# Required work
Leave the pictures aside and copy all the data exactly.

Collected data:
****************************************
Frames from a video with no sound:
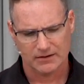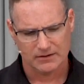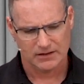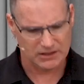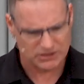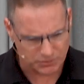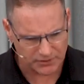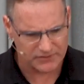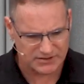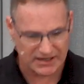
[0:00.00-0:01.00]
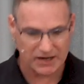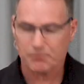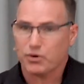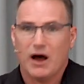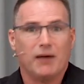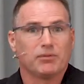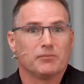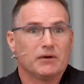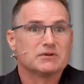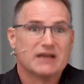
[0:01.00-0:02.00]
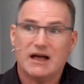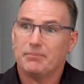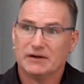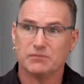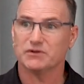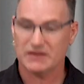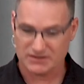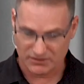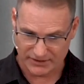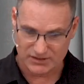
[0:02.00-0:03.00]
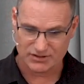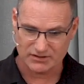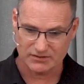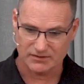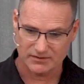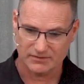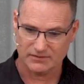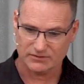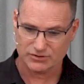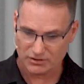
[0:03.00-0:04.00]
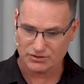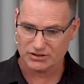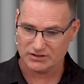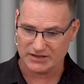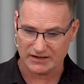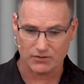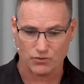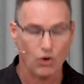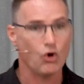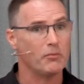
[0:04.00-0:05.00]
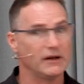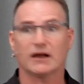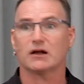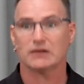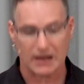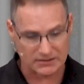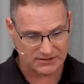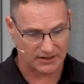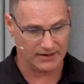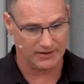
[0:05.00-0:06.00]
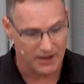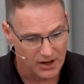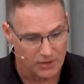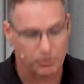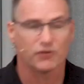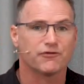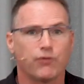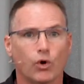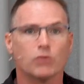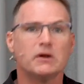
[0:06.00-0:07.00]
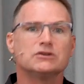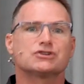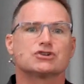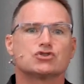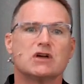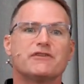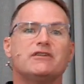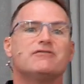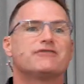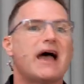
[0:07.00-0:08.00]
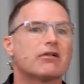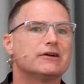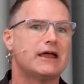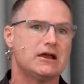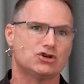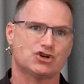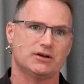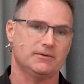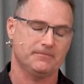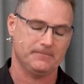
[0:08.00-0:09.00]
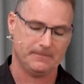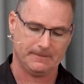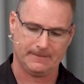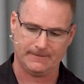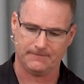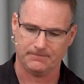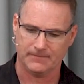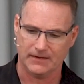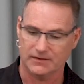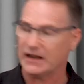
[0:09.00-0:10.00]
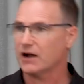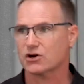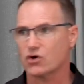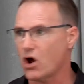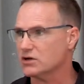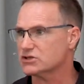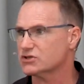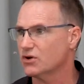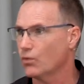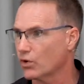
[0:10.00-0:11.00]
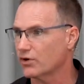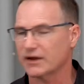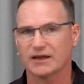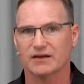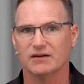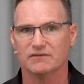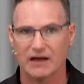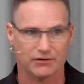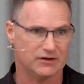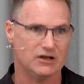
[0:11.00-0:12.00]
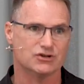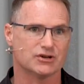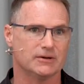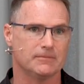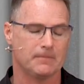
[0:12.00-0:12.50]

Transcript: It's really the same problem that was happening with these Galatian churches and at Rome and at Colossae and performance driven validation, not cross work validation.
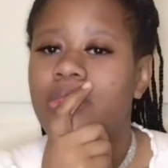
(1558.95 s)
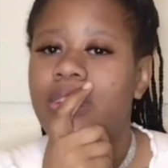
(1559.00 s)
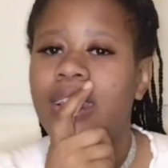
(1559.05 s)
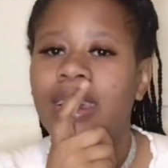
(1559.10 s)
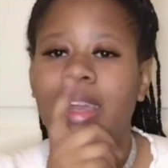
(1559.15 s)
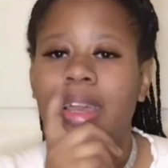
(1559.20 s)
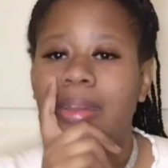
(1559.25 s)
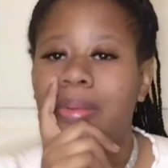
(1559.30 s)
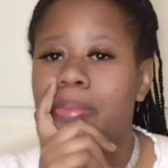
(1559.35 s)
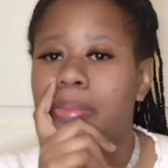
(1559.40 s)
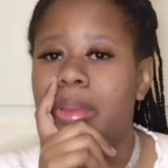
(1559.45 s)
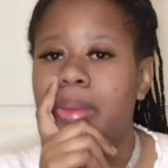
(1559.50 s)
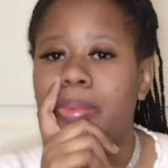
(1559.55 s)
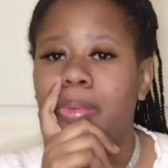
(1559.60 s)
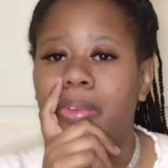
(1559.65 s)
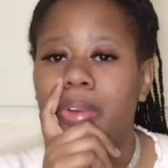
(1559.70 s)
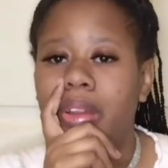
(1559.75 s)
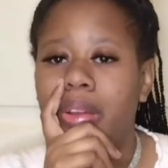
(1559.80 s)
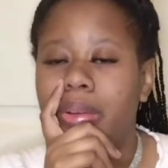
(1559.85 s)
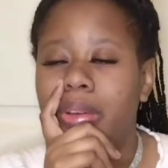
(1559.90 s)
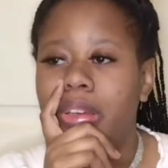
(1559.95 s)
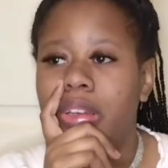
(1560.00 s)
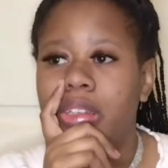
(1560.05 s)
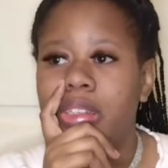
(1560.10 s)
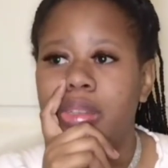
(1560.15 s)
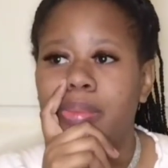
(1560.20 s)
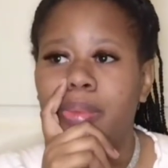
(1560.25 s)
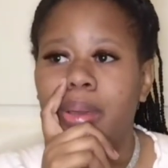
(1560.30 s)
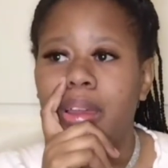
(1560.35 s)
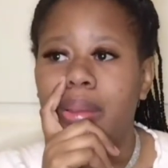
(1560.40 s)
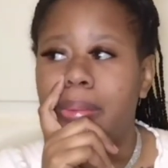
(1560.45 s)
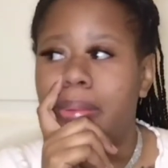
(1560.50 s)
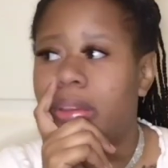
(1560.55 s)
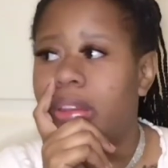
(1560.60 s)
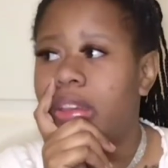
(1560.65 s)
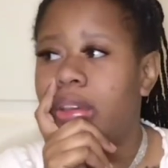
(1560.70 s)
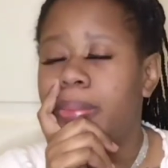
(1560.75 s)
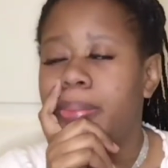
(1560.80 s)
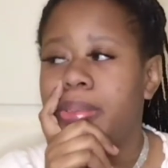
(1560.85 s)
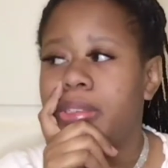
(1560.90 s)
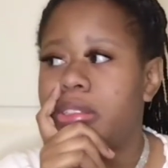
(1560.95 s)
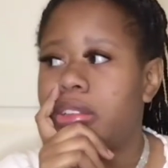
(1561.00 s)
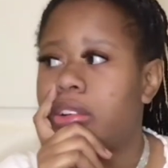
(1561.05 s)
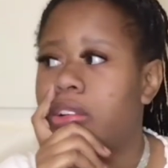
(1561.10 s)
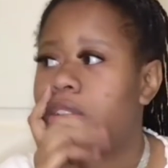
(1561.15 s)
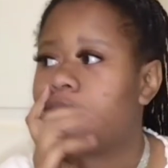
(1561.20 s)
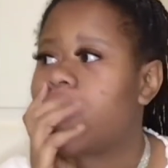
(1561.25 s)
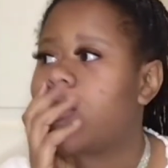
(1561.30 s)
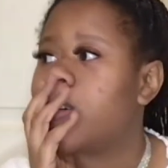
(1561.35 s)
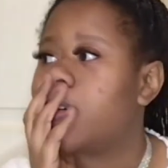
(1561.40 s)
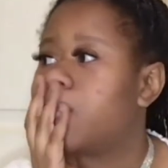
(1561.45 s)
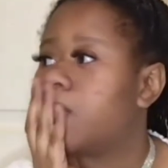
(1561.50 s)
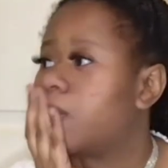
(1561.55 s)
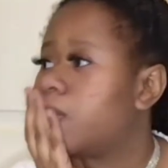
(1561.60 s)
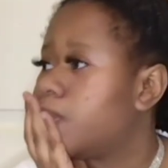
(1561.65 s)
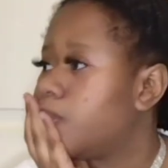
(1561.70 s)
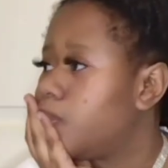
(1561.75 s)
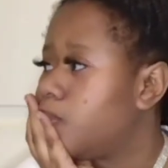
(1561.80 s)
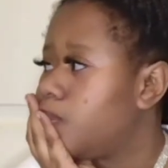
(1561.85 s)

I can't remember what it was. It might have been an episode of,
****************************************
# Task response
Frames from a video with no sound:
[0:00.00-0:01.00]
[0:01.00-0:02.00]
[0:02.00-0:03.00]
[0:03.00-0:04.00]
[0:04.00-0:05.00]
[0:05.00-0:06.00]
[0:06.00-0:07.00]
[0:07.00-0:08.00]
[0:08.00-0:09.00]
[0:09.00-0:10.00]
[0:10.00-0:11.00]
[0:11.00-0:12.00]
[0:12.00-0:12.50]

Transcript: It's really the same problem that was happening with these Galatian churches and at Rome and at Colossae and performance driven validation, not cross work validation.
(1558.95 s)
(1559.00 s)
(1559.05 s)
(1559.10 s)
(1559.15 s)
(1559.20 s)
(1559.25 s)
(1559.30 s)
(1559.35 s)
(1559.40 s)
(1559.45 s)
(1559.50 s)
(1559.55 s)
(1559.60 s)
(1559.65 s)
(1559.70 s)
(1559.75 s)
(1559.80 s)
(1559.85 s)
(1559.90 s)
(1559.95 s)
(1560.00 s)
(1560.05 s)
(1560.10 s)
(1560.15 s)
(1560.20 s)
(1560.25 s)
(1560.30 s)
(1560.35 s)
(1560.40 s)
(1560.45 s)
(1560.50 s)
(1560.55 s)
(1560.60 s)
(1560.65 s)
(1560.70 s)
(1560.75 s)
(1560.80 s)
(1560.85 s)
(1560.90 s)
(1560.95 s)
(1561.00 s)
(1561.05 s)
(1561.10 s)
(1561.15 s)
(1561.20 s)
(1561.25 s)
(1561.30 s)
(1561.35 s)
(1561.40 s)
(1561.45 s)
(1561.50 s)
(1561.55 s)
(1561.60 s)
(1561.65 s)
(1561.70 s)
(1561.75 s)
(1561.80 s)
(1561.85 s)

I can't remember what it was. It might have been an episode of,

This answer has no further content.